Несколько второстепенных поэтов, современников Пушкина и Лермонтова, должны быть упомянуты в этой главе. Влияние Пушкина было настолько велико, что оно очевидно должно было вызвать школу писателей, пытавшихся следовать по его пути. Правда, что ни один из них не достиг значения мирового поэта, но все же каждый тем или другим способом содействовал развитию русской поэзии и имел гуманизирующее, облагораживающее влияние на русское общество.
В поэзии Козлова (1779—1840) отразилась его личная, чрезвычайно печальная, судьба. В возрасте около сорока лет он был разбит параличом и лишился сначала употребления обеих ног, а вслед за тем и зрения; но болезнь не коснулась его поэтического таланта, и он диктовал стихи своей дочери, — в том числе несколько самых скорбных элегий, какими обладает русская литература, а также и целый ряд превосходных переводов из иностранных поэтов. Его «Чернец» вызывал слезы у читающей России и заслужил горячую похвалу Пушкина. Одаренный удивительной памятью, он знал наизусть всего Байрона, все поэмы Вальтера Скотта, всего Расина, Тассо и Данте, — Козлов, подобно Жуковскому, с которым у него было много общего, много переводил с различных языков, преимущественно из английских поэтов- идеалистов, а некоторые из его переводов с польского, как, например, «Крымские сонеты» Мицкевича, являются истинными произведениями искусства.
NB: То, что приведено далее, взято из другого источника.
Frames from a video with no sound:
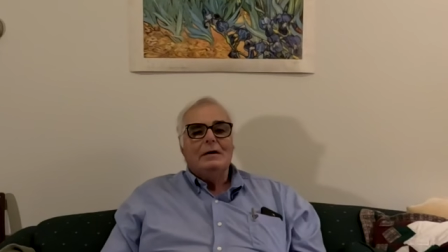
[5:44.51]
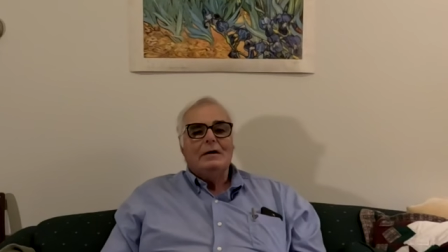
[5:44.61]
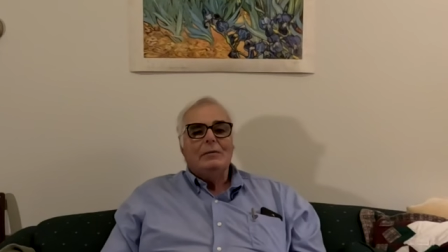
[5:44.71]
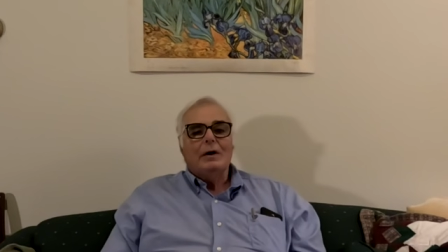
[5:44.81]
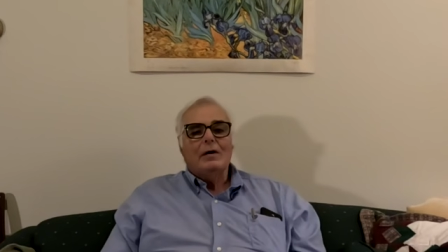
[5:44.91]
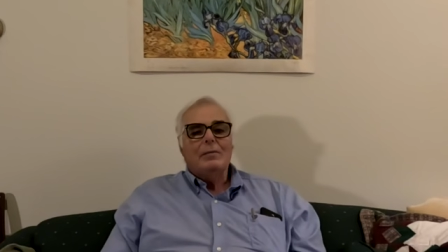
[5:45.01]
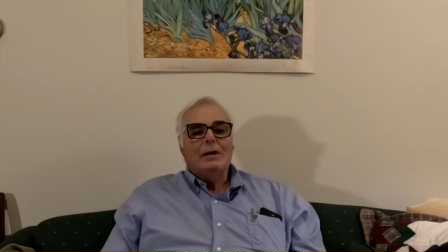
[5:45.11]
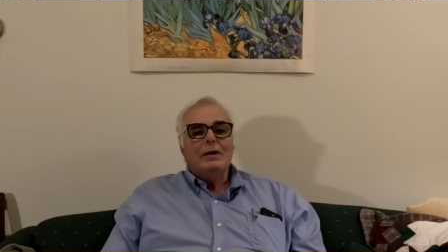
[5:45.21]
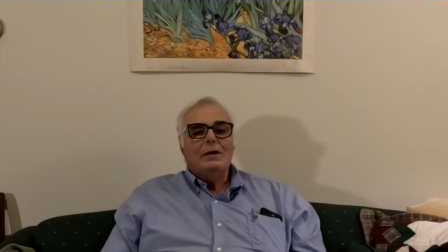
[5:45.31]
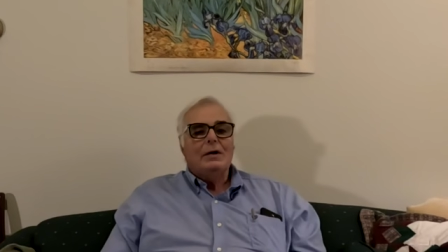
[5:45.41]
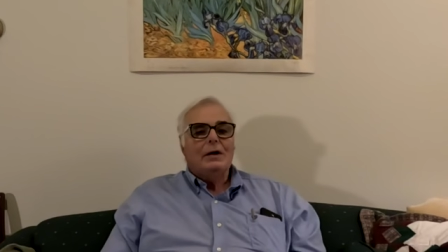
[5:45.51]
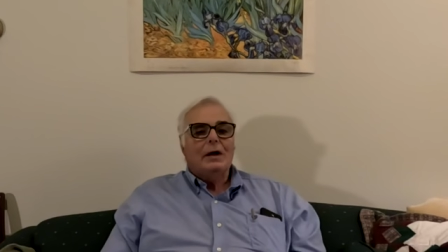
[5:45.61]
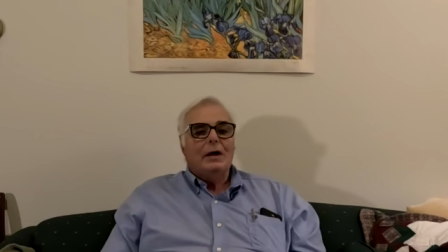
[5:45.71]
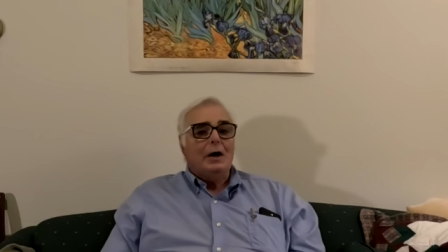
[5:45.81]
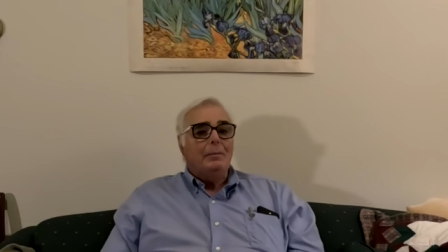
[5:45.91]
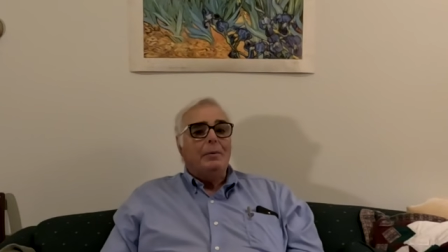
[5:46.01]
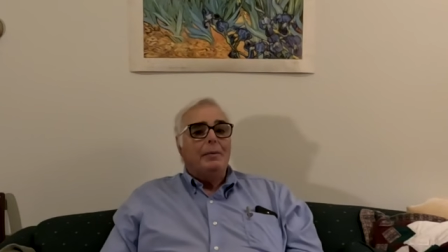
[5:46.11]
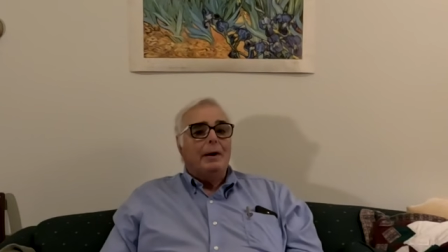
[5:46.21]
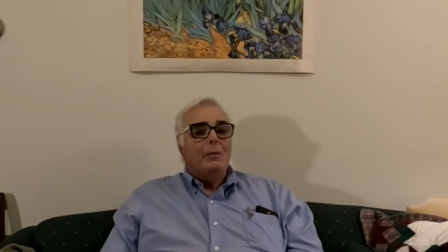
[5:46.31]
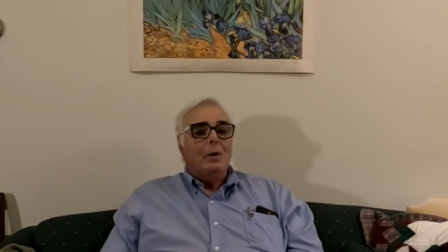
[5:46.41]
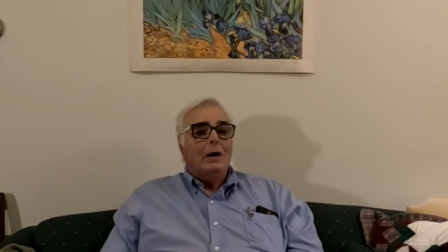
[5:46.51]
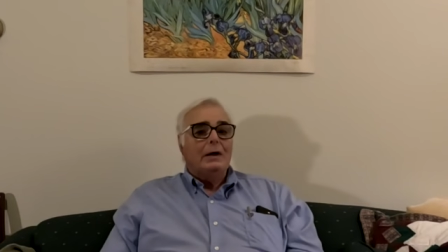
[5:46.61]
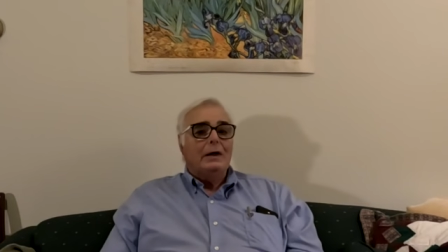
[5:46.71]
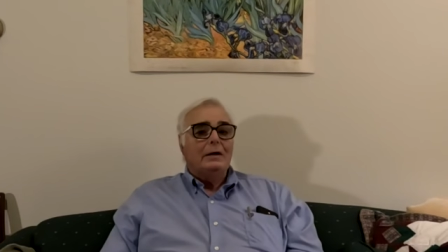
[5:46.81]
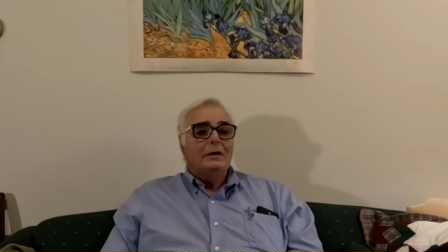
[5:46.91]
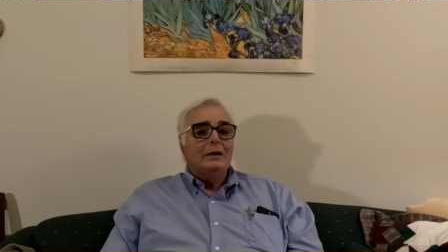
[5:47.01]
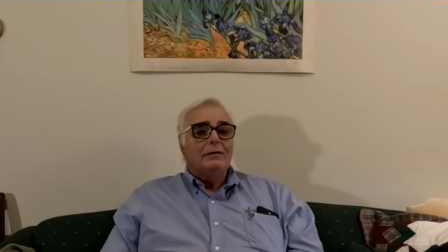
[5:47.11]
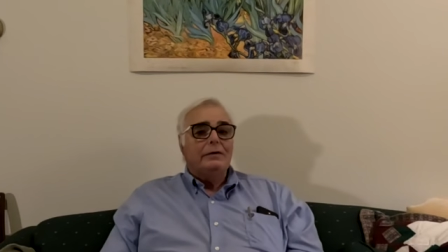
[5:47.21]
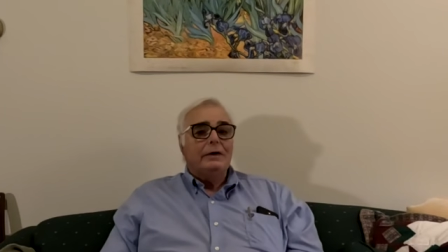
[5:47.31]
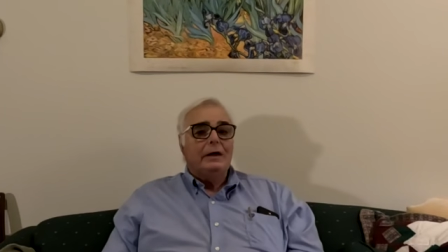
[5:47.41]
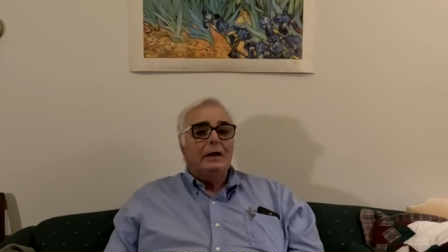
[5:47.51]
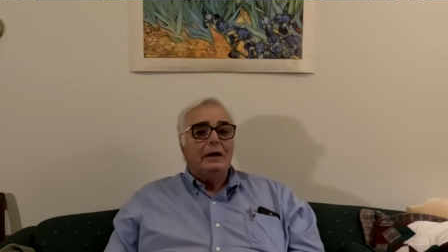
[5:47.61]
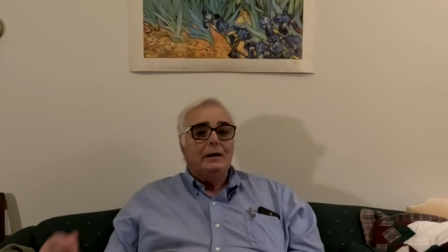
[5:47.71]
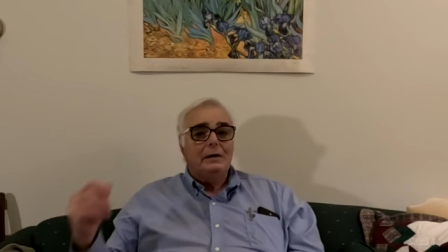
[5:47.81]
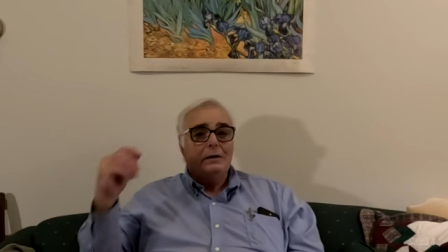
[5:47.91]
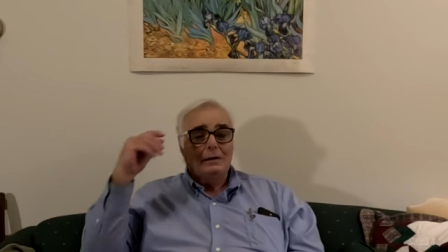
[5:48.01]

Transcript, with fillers: he recommended that I up my walking a little if I can,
Князь Александр Одоевский (1803—1839) и Полежаев (1806—1838) также умерли очень молодыми, причем жизнь обоих была сломлена политическими преследованиями. Одоевский был одним из друзей декабристов. После 14 декабря 1825 года он был арестован, заключен в Петропавловскую крепость и вслед за тем осужден на каторжные работы в Сибирь, где он пробыл двенадцать лет, и, наконец, был послан солдатом на Кавказ. Здесь он сблизился с Лермонтовым, у которого одним из самых прочувствованных стихотворений была элегия «На смерть Одоевского». Стихотворения Одоевского (которые не были напечатаны при его жизни) страдают незаконченностью формы, но все же он был истинным поэтом. При этом он горячо любил свою родину, как это видно из его «Видения поэта» и его исторической поэмы «Василька».
Судьба Полежаева была еще более трагична. Блестящий студент Московского университета, Полежаев, когда ему было всего двадцать лет, написал автобиографическую поэму «Сашка», в которой картины тогдашней студенческой жизни были перемешаны с резкими выходками против общества и властей. Эта поэма была показана Николаю I, который приказал отдать поэта в солдаты. Солдатская служба продолжалась тогда двадцать пять лет, и положение Полежаева было совершенно безвыходно. Более того, за самовольную отлучку из полка (Полежаев отправился в Москву с целью подать царю прошение об освобождении его от военной службы) он был присужден к наказанию — тысяча ударов шпицрутенами, и лишь благодаря счастливой случайности избежал наказания. Поэт не мог примириться со своей судьбой и в страшной солдатской обстановке того времени он по-прежнему оставался учеником Байрона, Ламартина и Макферсона. Стихи его, написанные слезами и кровью, являются горячим протестом против тирании. Когда он умирал от чахотки в военном госпитале в Москве, Николай I «помиловал» его, и, когда поэт был уже мертв, был получен наконец приказ о произведении его в офицеры.